第一回10月21日、第二回11月30日、第三回2006年2月14日の3回開催され、各回とも100人に近い参加者、20人を超える超党派国会議員の出席があり、厚生労働省、連合の代表も参加していただきました。参加者からは「久しぶりに勇気の出る集会だった」等の声をいただきました。特に、各回の発言者である、妊娠のために解雇された女性労働者、セクシュアルハラスメント被害当事者、賃金差別裁判の原告等の発言は力強く、議員の皆さんにも感銘を与えました。
7. 国会審議への傍聴等の取り組み
2006年2月均等法改正法律案要綱についての労働政策審議会からの答申があり、6月15日に改正法案は成立しました。

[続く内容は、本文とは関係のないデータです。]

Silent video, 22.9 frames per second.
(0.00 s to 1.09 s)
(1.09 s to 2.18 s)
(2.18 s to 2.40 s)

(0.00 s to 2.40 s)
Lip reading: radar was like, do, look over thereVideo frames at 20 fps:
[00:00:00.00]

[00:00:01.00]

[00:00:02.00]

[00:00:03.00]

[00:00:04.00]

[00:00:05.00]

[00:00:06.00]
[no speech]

その間、3・8国際女性デーでの「なくそう! 男女差別、つくろう! 男女雇用平等法」フォーラム、4・25国会前集会などの取り組みに参加してきました。また、6月の男女平等統一闘争の取り組みのなかで、7月15日 都本部男女平等参画集会として、「均等法」改正後 公正労働の取り組みとは? と題して、連合男女平等局龍井葉二氏を迎えて講演会を開催しました。
8. 成果と課題
現在、均等分科会で改正「均等法」の省令・指針についてパブリックコメント募集中であり、改正に向けた取り組みは継続中です。全体の検証をすることはできませんが、これまでを振り返り成果と課題について述べたいと思います。

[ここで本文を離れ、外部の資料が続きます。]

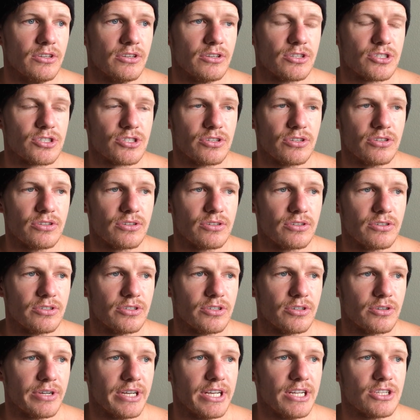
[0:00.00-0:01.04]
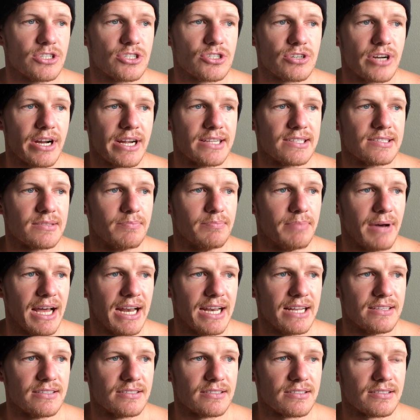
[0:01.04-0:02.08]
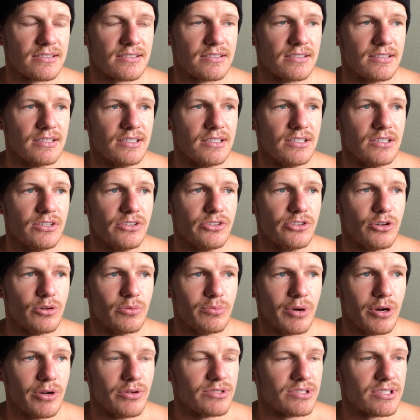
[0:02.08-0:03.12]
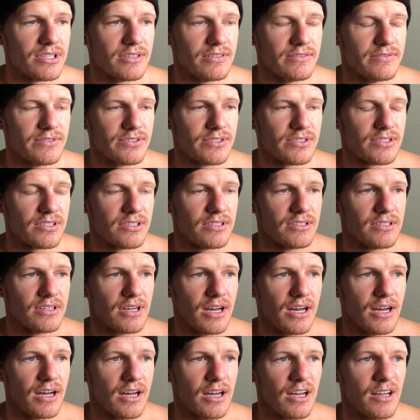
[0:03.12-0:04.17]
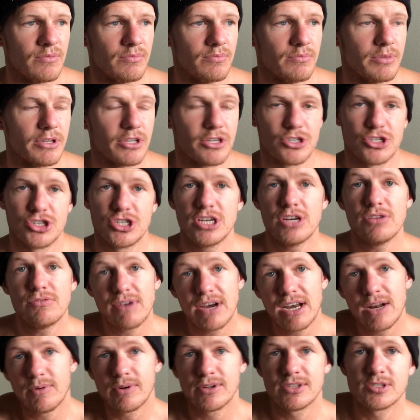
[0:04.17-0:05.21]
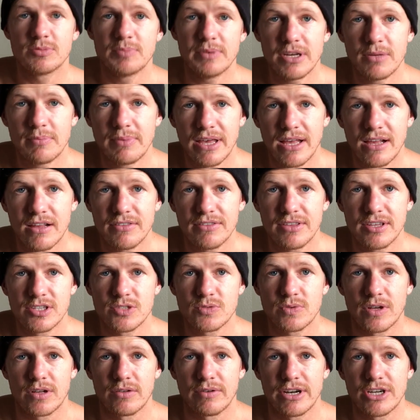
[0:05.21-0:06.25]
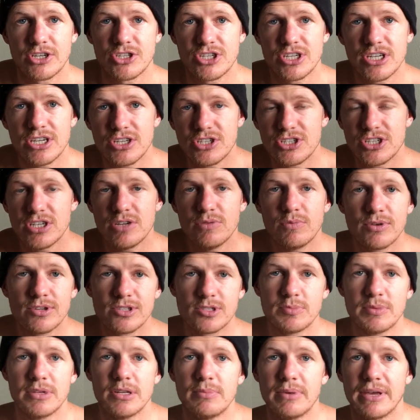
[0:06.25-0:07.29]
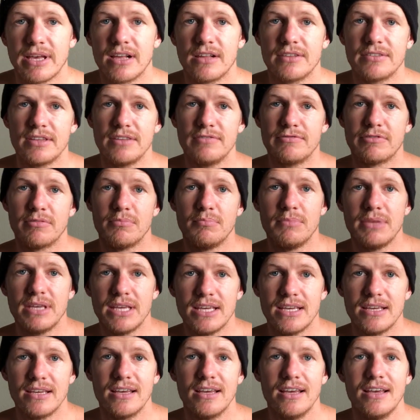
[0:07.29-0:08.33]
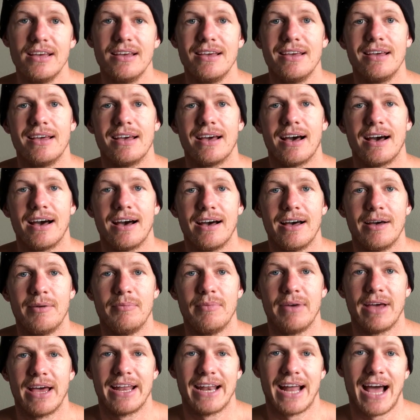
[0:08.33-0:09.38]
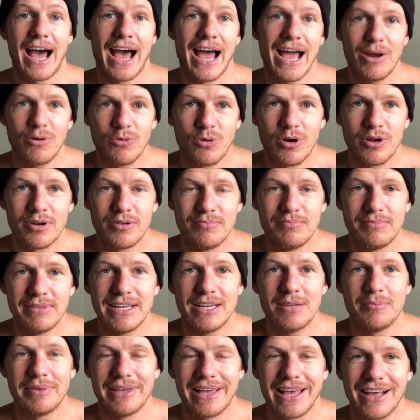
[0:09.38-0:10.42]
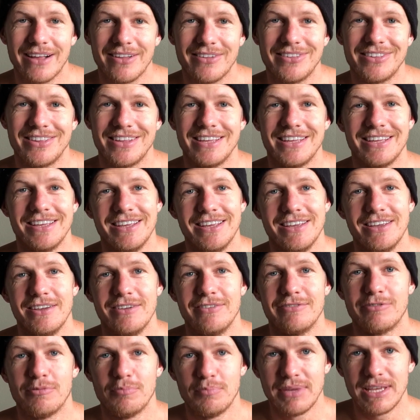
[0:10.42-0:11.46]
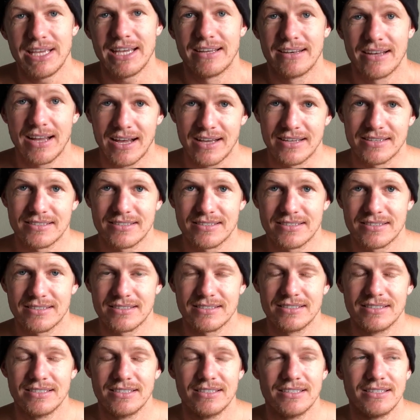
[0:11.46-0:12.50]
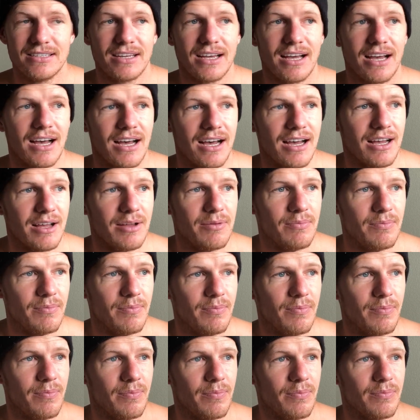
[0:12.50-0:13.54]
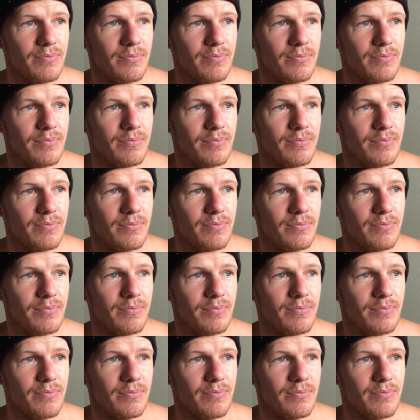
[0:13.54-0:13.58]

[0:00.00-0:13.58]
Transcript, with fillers: you're, you're, you're each trying to balance your motives um, because she really wants me to be healthy as well, right? She, she wants me to be healthy for me, um, and I want me to be healthy for me and us. Um,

最大の成果は、小さな一歩ではありますが、日本各地で女性労働者の課題に取り組む女性たちのネットワーク作りに貢献できたことです。
都本部が開催したシンポジウムには東京という地の利を活かして、均等分科会の審議委員のみなさん、法案審議を行う議員のみなさんの出席を得ることができました。企画がタイムリーであったことが全国からの参加を招き、そこで出会った皆さんが院内集会を企画されました。
呼びかけ人の数は、女性労働に関してのものでは近来なかった規模でしょう。当事者の声を中心に据えることは、運動に深みと広がりを与えることがDV法改正の取り組みに次いで確信できました。更に、私たちがネットワークの一員となることで、内向きになりがちな組合の取り組みを社会に広げる効果もありました。特に均等待遇に関わる具体的な実態に直面できたことは今後の取り組みに非常に効果的であったといえます。
課題としてあげられる点はたくさんありますが、都本部のみならず労働組合全体の取り組みの弱さを痛感させられました。この事実は、労働組合の女性参画がすすんでいないことと見事に符合しています。
男女平等の取り組み、均等待遇に向けた取り組みには広範なネットワークを展望しながら進めていくことが求められています。都本部としても、今回の財産を発展させながら男女平等統一闘争と結合し、取り組みを進めていきたいと思います。